Resepsiyonda, Ankara’da Büyükelçilikleri bulunan ülkelerden Büyükelçiler, Askeri Ataşeler, elçilik görevlileri ve seçkin bir davetli topluluğu da yer aldı.
Kenya Milli Gün resepsiyonu Kenya ve Türk Milli Marşlarının seslendirilmesiyle başladı.
Gölbaşı Köşk tesislerindeki resepsiyonda, ilk konuşmacı olarak kürsüye Kenya’nın Ankara Büyükelçisi Leonard NGEYWA BOIYO geldi.
Kenya’nın Ankara Büyükelçisi Leonard BOIYO konuşmasına, davetlileri aralarında görmekten duyduğu memnuniyeti dile getirerek başladı.
Büyükelçi BOIYO, 2023 yılının pek çok ülke ve halkı için çok zor geçtiğini, Türkiye’nin yıkıcı bir deprem yaşadığını, Rusya’nın Ukrayna’ya saldırılarının devam ettiğini hatırlatarak, İsrail-Filistin krizinin Gazze’deki sivil halkın ve Hamas saldırılarında sevdiklerini kaybeden veya rehin alınanların büyük acılar çekmesine sebep olduğunu söyledi.
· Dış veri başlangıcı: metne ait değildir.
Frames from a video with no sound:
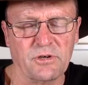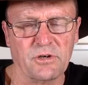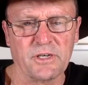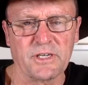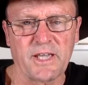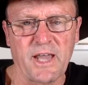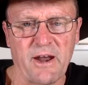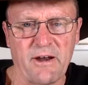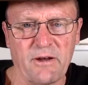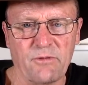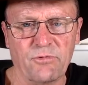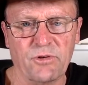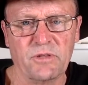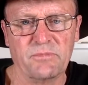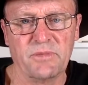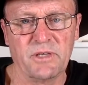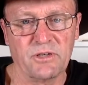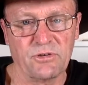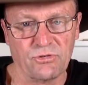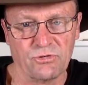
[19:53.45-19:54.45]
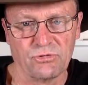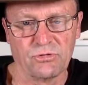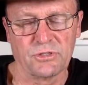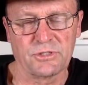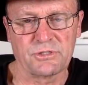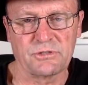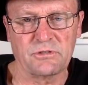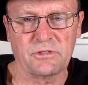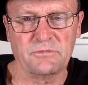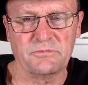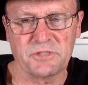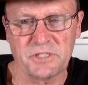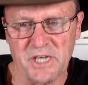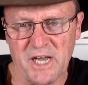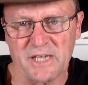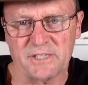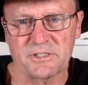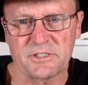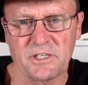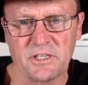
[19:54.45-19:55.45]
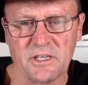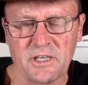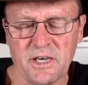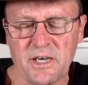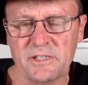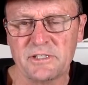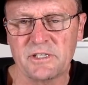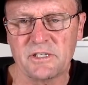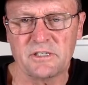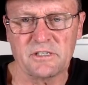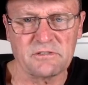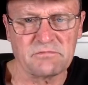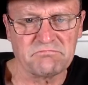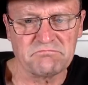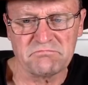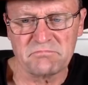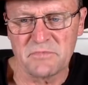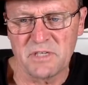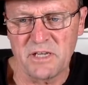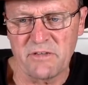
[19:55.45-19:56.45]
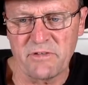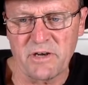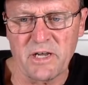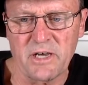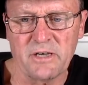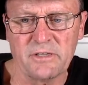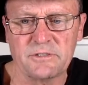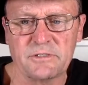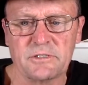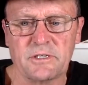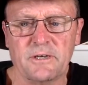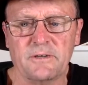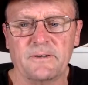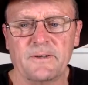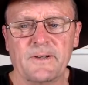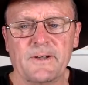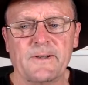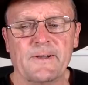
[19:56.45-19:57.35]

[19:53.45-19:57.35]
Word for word: I carry it with me all the time just in case. You just never know. So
Kenya ‘nın Ankara Büyükelçisi Leonard NGEYWA BOIYO, konuşmasına konukları aralarında görmekten duyduğu memnuniyeti dile getirerek başladı.
Büyükelçi Boiyo şunları söyledi.; Bugün burada Cumhuriyet (JAMHURI) günümüzü kutlamak için bize katılmak üzere ağırlamaktan mutluluk duyuyorum.
Bu arada Büyükelçi Boiyo, resepsiyonun düzenlenmesine katkıda bulunan sponsorlara ve Kenya Büyükelçilik çalışanlarına da teşekkür etti.
Kenya’nın Ankara Büyükelçisi Leonard NGEYWA BOIYO, daha sonra konuşmasına şu şekilde devam etti; “Bugün Kenya’nın 12 Aralık 1963’te kazandığı bağımsızlığın 60’ıncı yıldönümünü anıyoruz. Yüzüncü yılını iki aydan kısa bir süre önce dolduran Türkiye Cumhuriyeti kırk yıl daha yaşlı. Yaş farkımıza rağmen samimi kardeşlik ilişkiniz, işbirliğiniz ve desteğiniz için teşekkür ederiz. Mustafa Kemal ATATÜRK ve yurttaşlarının başarıyla yürüttüğü bağımsızlık, egemenlik ve onur ve haysiyet mücadelesi, Kenya dahil Afrika’daki özgürlük mücadelesine ilham kaynağı oldu. Çok daha sonra, 1980’lerin sonlarından 1990’lara kadar daha geniş bir demokratik alan, anayasacılık ve hukukun üstünlüğü için yapılan ajitasyon sırasında Kenya’nın reform hareketinin liderleri JÖN TÜRKLERDEN İLHAM aldılar ve bu tarihe kadar bu terim Kenya’nın siyasi sözlüğüne derinden yerleşmiş durumda. Türkiye Yüzyıl’ına doğru ilerlerken sizinle güçlü bir ortaklık kurmayı sabırsızlıkla bekliyoruz. Ancak bu dönü. noktalarını kutlarken bile, bu yıl 6 Şubat’ta yaşanan YÜZYILIN DEPREMİNİN yarattığı yıkımı büyük bir üzüntüyle anıyoruz. Büyük can kayıpları, yaralanmalar, yerinden edilmeler ve sosyo-ekonomik yıkımlar karşısında taziyelerimizi sürdürürken, Türkiye halkının direncini alkışlıyor ve Adana, Adıyaman, Diyarbakır, Elazığ, Gaziantep ve Hatay ve Kahramanmaraş’ın iyi olması için dua ediyor ve Kilis, Malatya, Osmaniye ve Şanlıurfa’nın yeniden güçlü bir şekilde yükselerek ve TÜRKİYE YÜZYILI’nın başarısına büyük katkı sağlayacağına inanıyoruz. Altmış yıl önce Kenya; amansız protestolar, silahlı mücadeleler, konferanslar ve uzlaşmaların ardından bağımsız ve egemen bir devlet olarak uluslar topluluğuna katıldı. Kurucu babalarımız, kapsayıcı misyonlarını, Yoksulluk, Cehalet ve Hastalıktan oluşan “KUTSAL OLMAYAN ÜÇLÜYLE mücadele etmek olarak özetlediler. Bu açıklama yeni bağımsızlığını kazanan ulusun önündeki devasa zorlukları yeterince basitleştirmedi. Bunun yerine, tüm Kenyalıların birleşmesi ve ulus inşasına katkıda bulunması için bir eylem çağrısıydı.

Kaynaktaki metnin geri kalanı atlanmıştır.